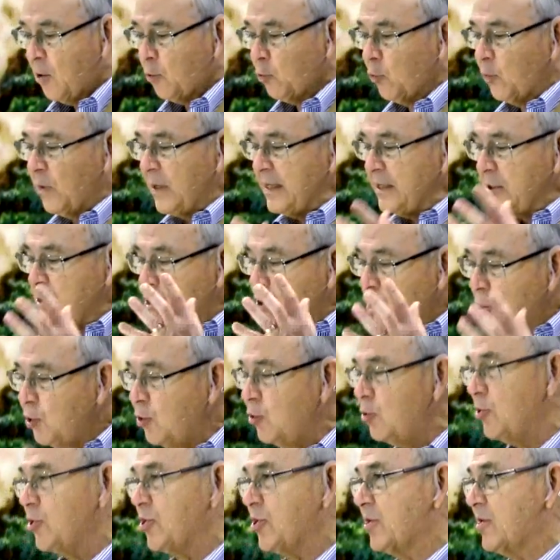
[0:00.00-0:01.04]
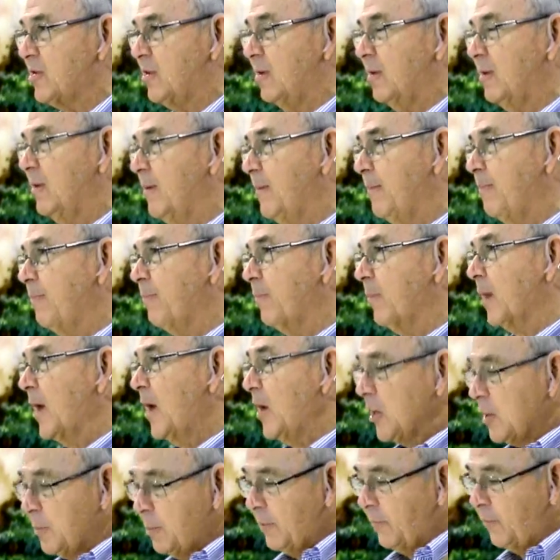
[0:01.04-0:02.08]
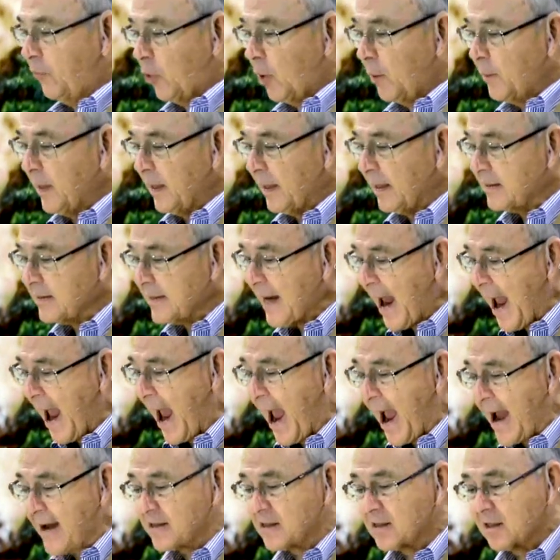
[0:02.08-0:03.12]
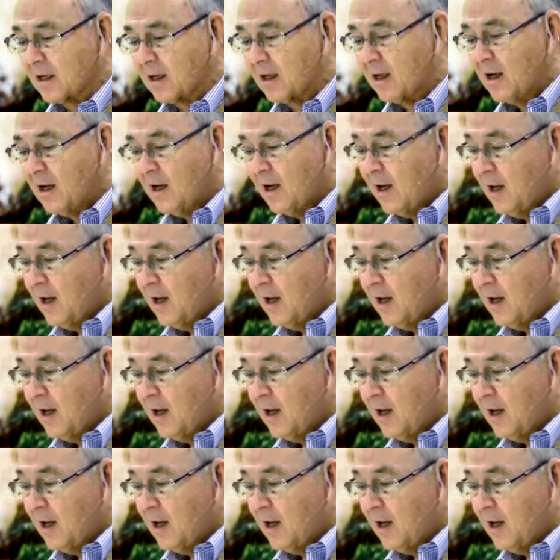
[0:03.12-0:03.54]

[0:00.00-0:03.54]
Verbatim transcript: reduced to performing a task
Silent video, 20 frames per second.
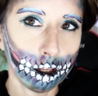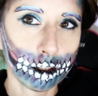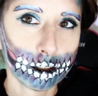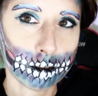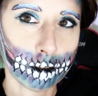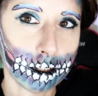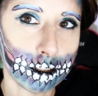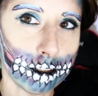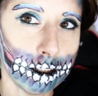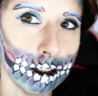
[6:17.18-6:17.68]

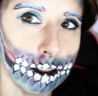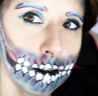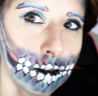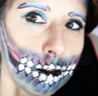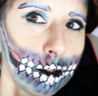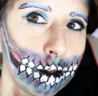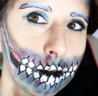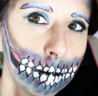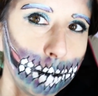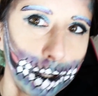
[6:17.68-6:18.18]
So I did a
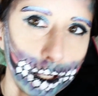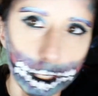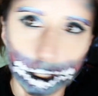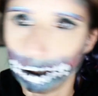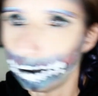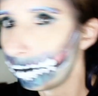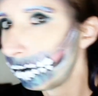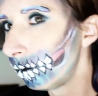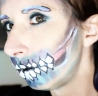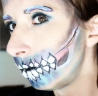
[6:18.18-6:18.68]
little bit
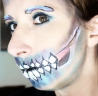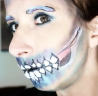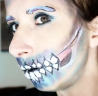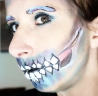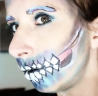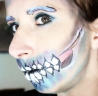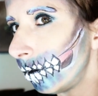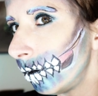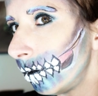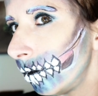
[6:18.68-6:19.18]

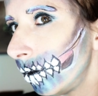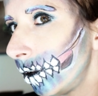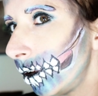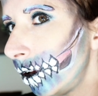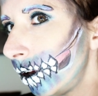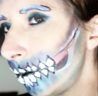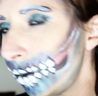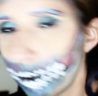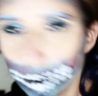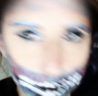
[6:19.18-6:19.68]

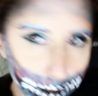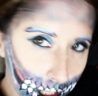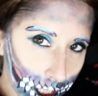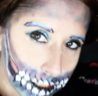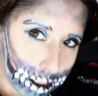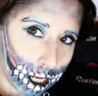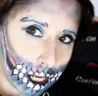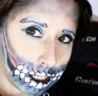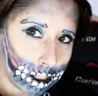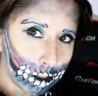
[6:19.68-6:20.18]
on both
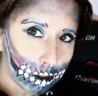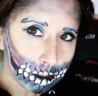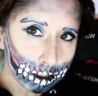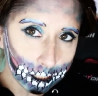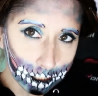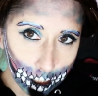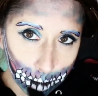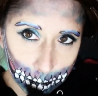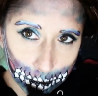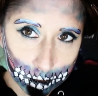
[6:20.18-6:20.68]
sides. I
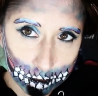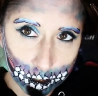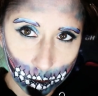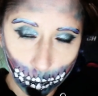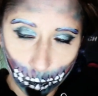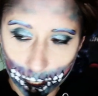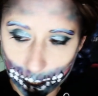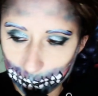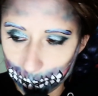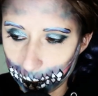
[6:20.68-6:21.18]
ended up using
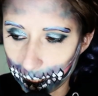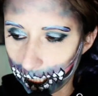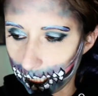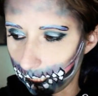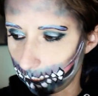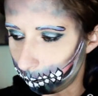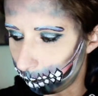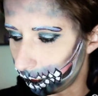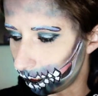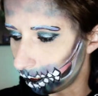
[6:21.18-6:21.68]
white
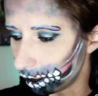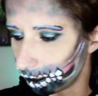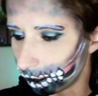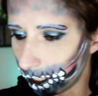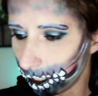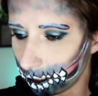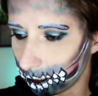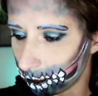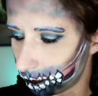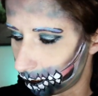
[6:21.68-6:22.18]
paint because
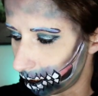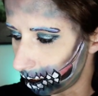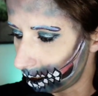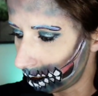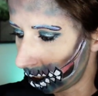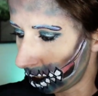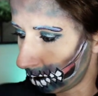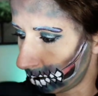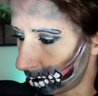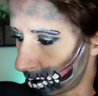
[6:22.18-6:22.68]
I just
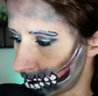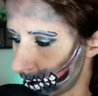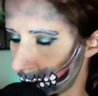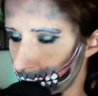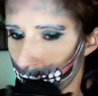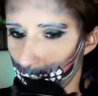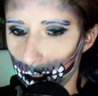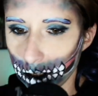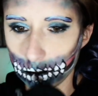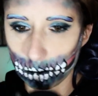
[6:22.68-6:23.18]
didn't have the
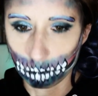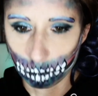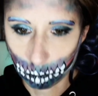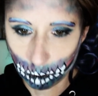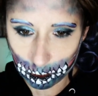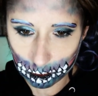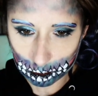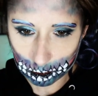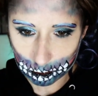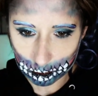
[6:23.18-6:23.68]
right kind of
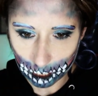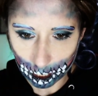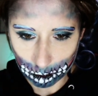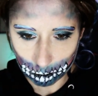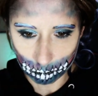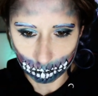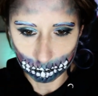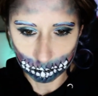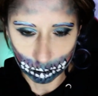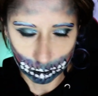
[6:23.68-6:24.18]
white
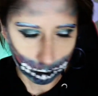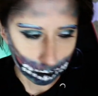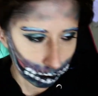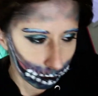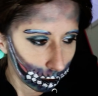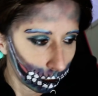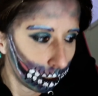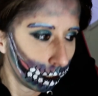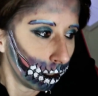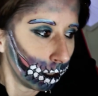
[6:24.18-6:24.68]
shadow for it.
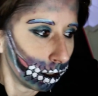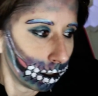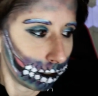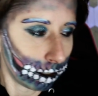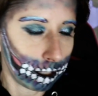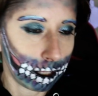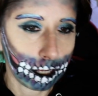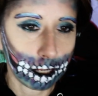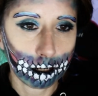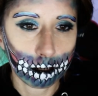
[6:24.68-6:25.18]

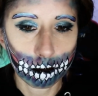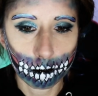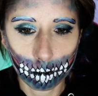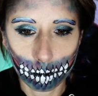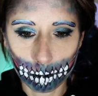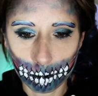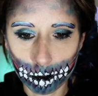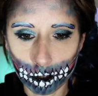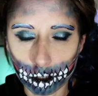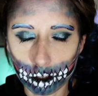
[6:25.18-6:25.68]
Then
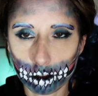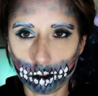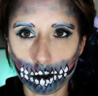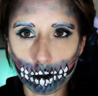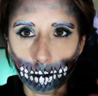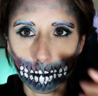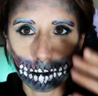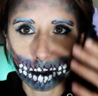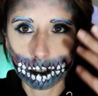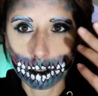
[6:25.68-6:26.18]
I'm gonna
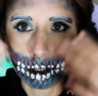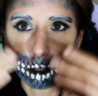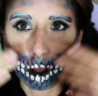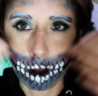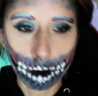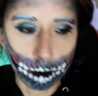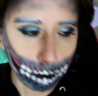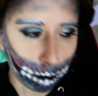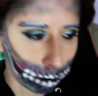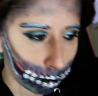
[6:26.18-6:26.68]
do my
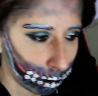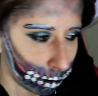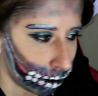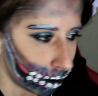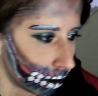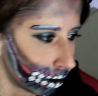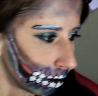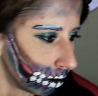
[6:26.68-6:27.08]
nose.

- WORK TO BE COMPLETED -
Exclude all images and return the listing word for word.

- RESPONSE BELOW -
[0:00.00-0:01.04]
[0:01.04-0:02.08]
[0:02.08-0:03.12]
[0:03.12-0:03.54]

[0:00.00-0:03.54]
Verbatim transcript: reduced to performing a task
Silent video, 20 frames per second.
[6:17.18-6:17.68]

[6:17.68-6:18.18]
So I did a
[6:18.18-6:18.68]
little bit
[6:18.68-6:19.18]

[6:19.18-6:19.68]

[6:19.68-6:20.18]
on both
[6:20.18-6:20.68]
sides. I
[6:20.68-6:21.18]
ended up using
[6:21.18-6:21.68]
white
[6:21.68-6:22.18]
paint because
[6:22.18-6:22.68]
I just
[6:22.68-6:23.18]
didn't have the
[6:23.18-6:23.68]
right kind of
[6:23.68-6:24.18]
white
[6:24.18-6:24.68]
shadow for it.
[6:24.68-6:25.18]

[6:25.18-6:25.68]
Then
[6:25.68-6:26.18]
I'm gonna
[6:26.18-6:26.68]
do my
[6:26.68-6:27.08]
nose.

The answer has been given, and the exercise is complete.